↓

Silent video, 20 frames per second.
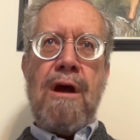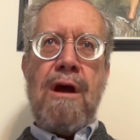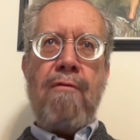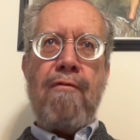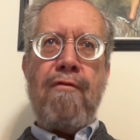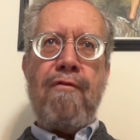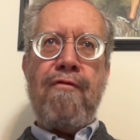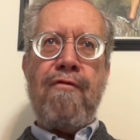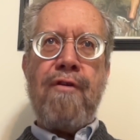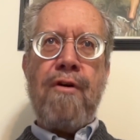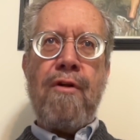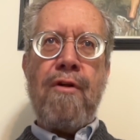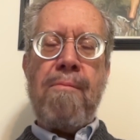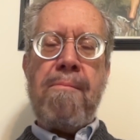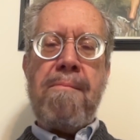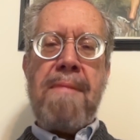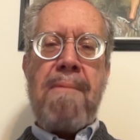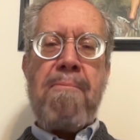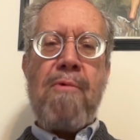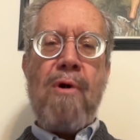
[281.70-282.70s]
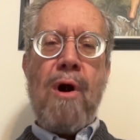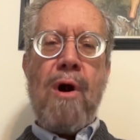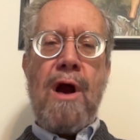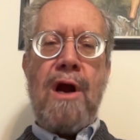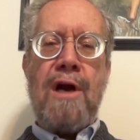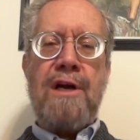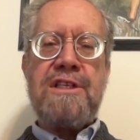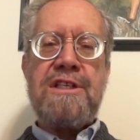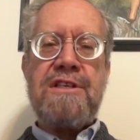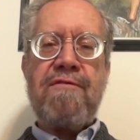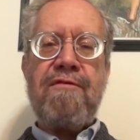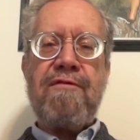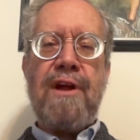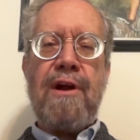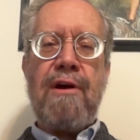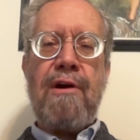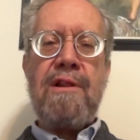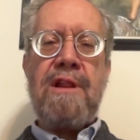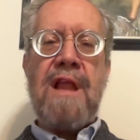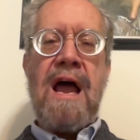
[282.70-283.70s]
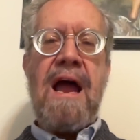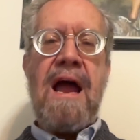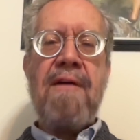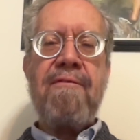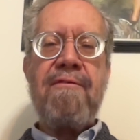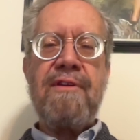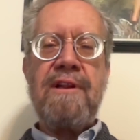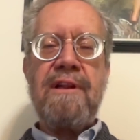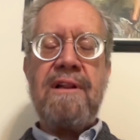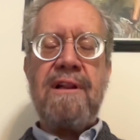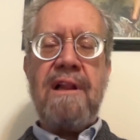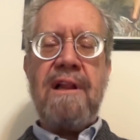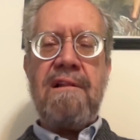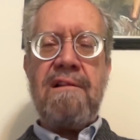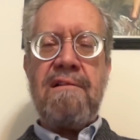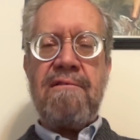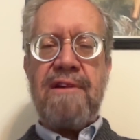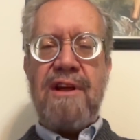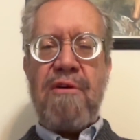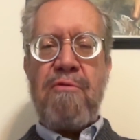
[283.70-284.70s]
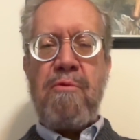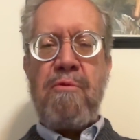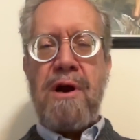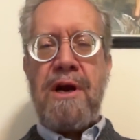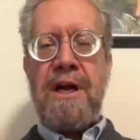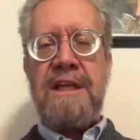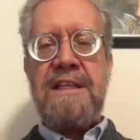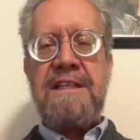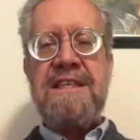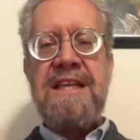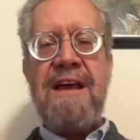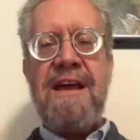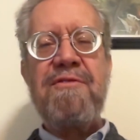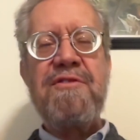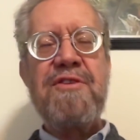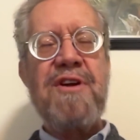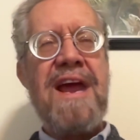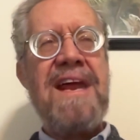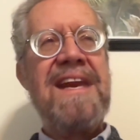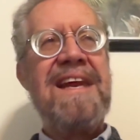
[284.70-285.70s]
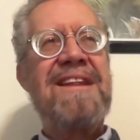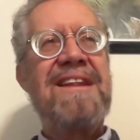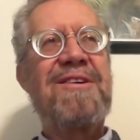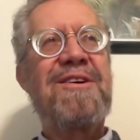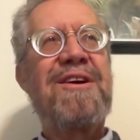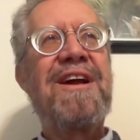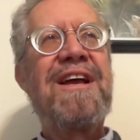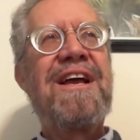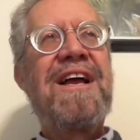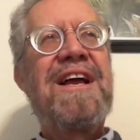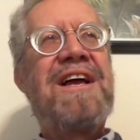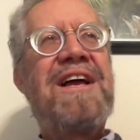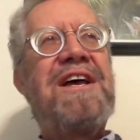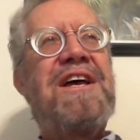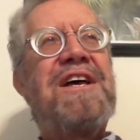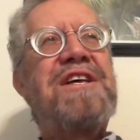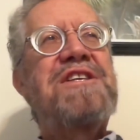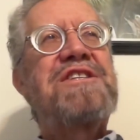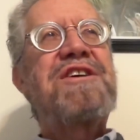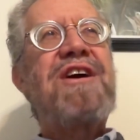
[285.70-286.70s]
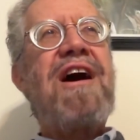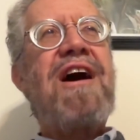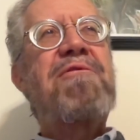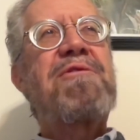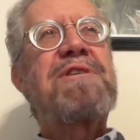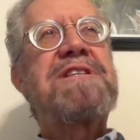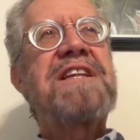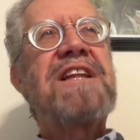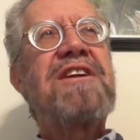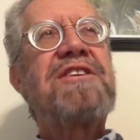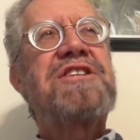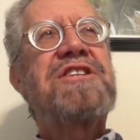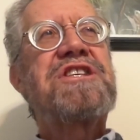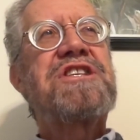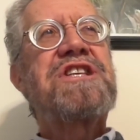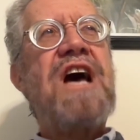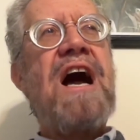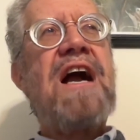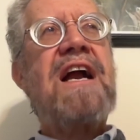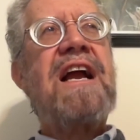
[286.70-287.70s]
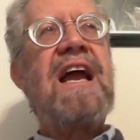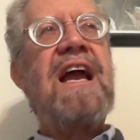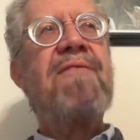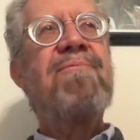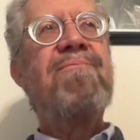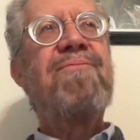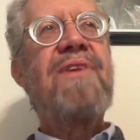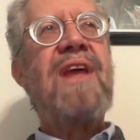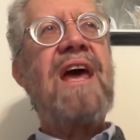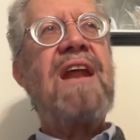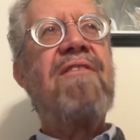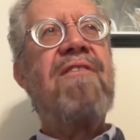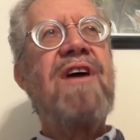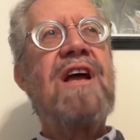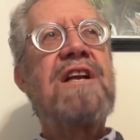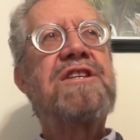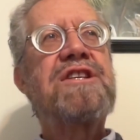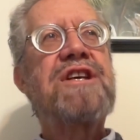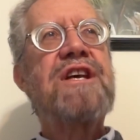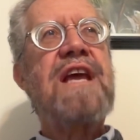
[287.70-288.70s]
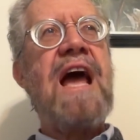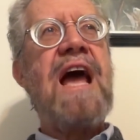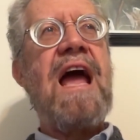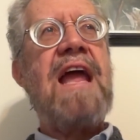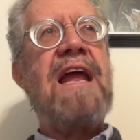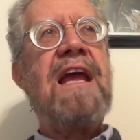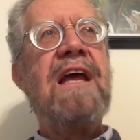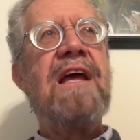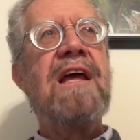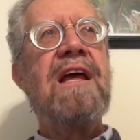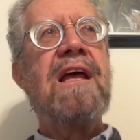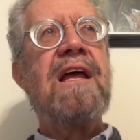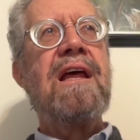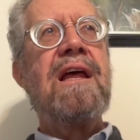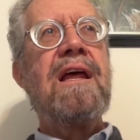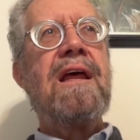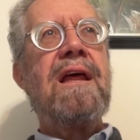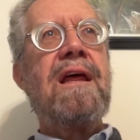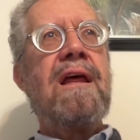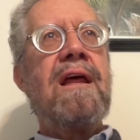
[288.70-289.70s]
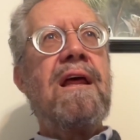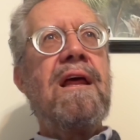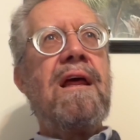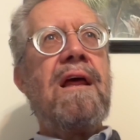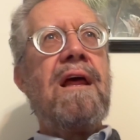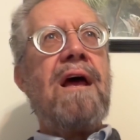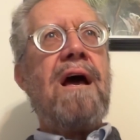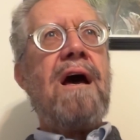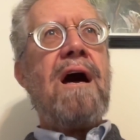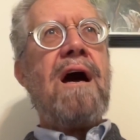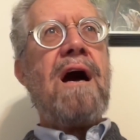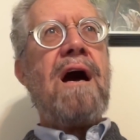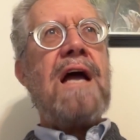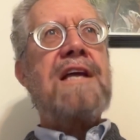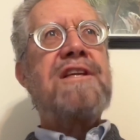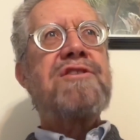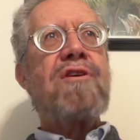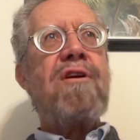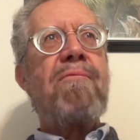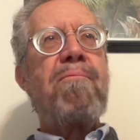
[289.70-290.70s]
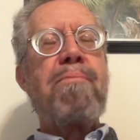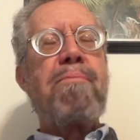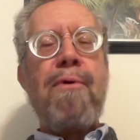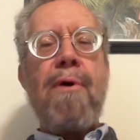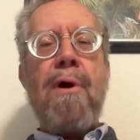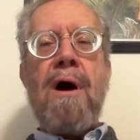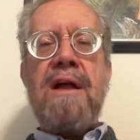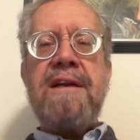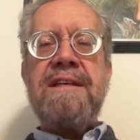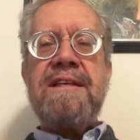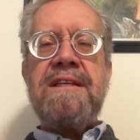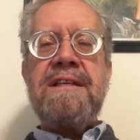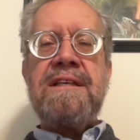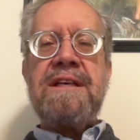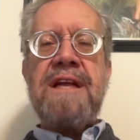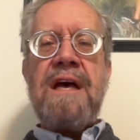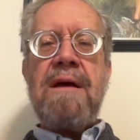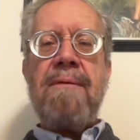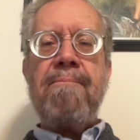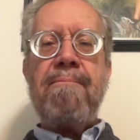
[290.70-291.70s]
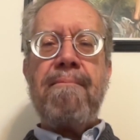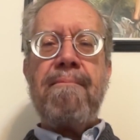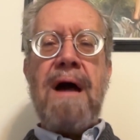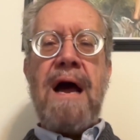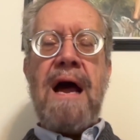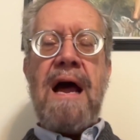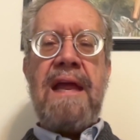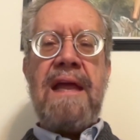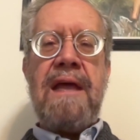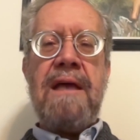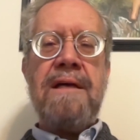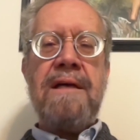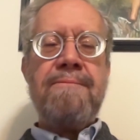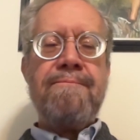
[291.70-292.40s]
full memoirs of their life and their work in the slave trade either. So I was a little stuck, and eventually I sort of broadened my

↑

## PROBLEM DESCRIPTION
Beginning with the line containing "[286.70-287.70s]" and ending with the last line of the data, output those lines exactly and nothing more. Omit every picture.

## ANSWER
[286.70-287.70s]
[287.70-288.70s]
[288.70-289.70s]
[289.70-290.70s]
[290.70-291.70s]
[291.70-292.40s]
full memoirs of their life and their work in the slave trade either. So I was a little stuck, and eventually I sort of broadened my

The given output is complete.